**WHAT YOU WILL DO:**
Reproduce exactly, and only, the lines of the material below running from the line bearing "[00:03:44.17]" through the line bearing "[00:03:45.10]". Leave any pictures out.

**RECORD EXTRACTS:**
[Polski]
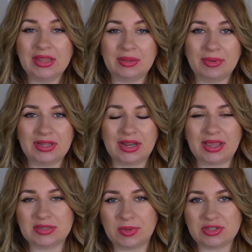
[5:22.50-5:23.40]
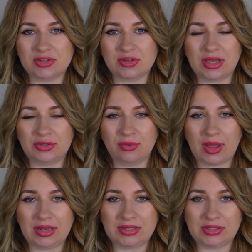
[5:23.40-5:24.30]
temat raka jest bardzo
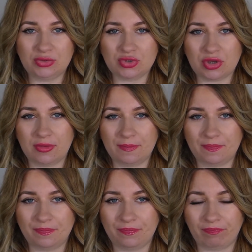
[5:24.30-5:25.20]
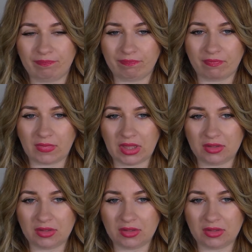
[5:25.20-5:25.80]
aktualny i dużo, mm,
--
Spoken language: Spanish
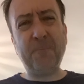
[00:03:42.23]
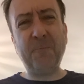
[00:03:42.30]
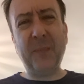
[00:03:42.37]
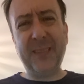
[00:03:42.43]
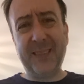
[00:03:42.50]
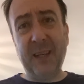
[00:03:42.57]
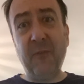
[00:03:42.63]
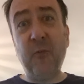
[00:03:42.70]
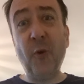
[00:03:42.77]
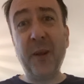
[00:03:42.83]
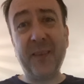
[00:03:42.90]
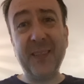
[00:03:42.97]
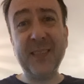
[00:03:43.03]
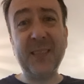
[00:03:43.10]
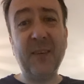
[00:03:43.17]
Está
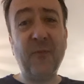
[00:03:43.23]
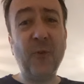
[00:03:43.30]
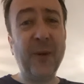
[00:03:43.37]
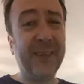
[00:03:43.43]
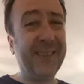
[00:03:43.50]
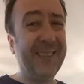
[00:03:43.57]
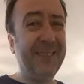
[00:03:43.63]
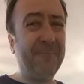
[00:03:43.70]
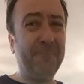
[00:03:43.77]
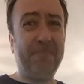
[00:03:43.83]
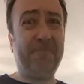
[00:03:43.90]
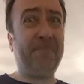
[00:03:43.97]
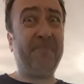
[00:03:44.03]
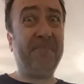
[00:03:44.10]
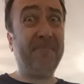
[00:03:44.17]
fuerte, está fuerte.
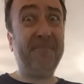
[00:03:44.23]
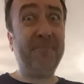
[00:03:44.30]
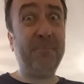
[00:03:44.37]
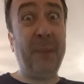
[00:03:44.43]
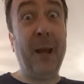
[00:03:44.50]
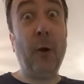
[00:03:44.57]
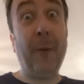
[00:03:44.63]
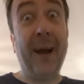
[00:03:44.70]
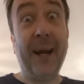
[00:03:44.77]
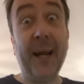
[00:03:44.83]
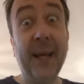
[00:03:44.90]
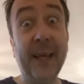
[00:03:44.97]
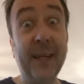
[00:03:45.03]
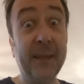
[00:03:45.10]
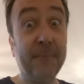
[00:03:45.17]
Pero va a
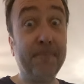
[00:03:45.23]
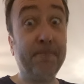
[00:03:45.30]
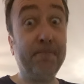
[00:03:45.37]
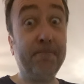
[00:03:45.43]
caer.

**RESPONSE:**
[00:03:44.17]
fuerte, está fuerte.
[00:03:44.23]
[00:03:44.30]
[00:03:44.37]
[00:03:44.43]
[00:03:44.50]
[00:03:44.57]
[00:03:44.63]
[00:03:44.70]
[00:03:44.77]
[00:03:44.83]
[00:03:44.90]
[00:03:44.97]
[00:03:45.03]
[00:03:45.10]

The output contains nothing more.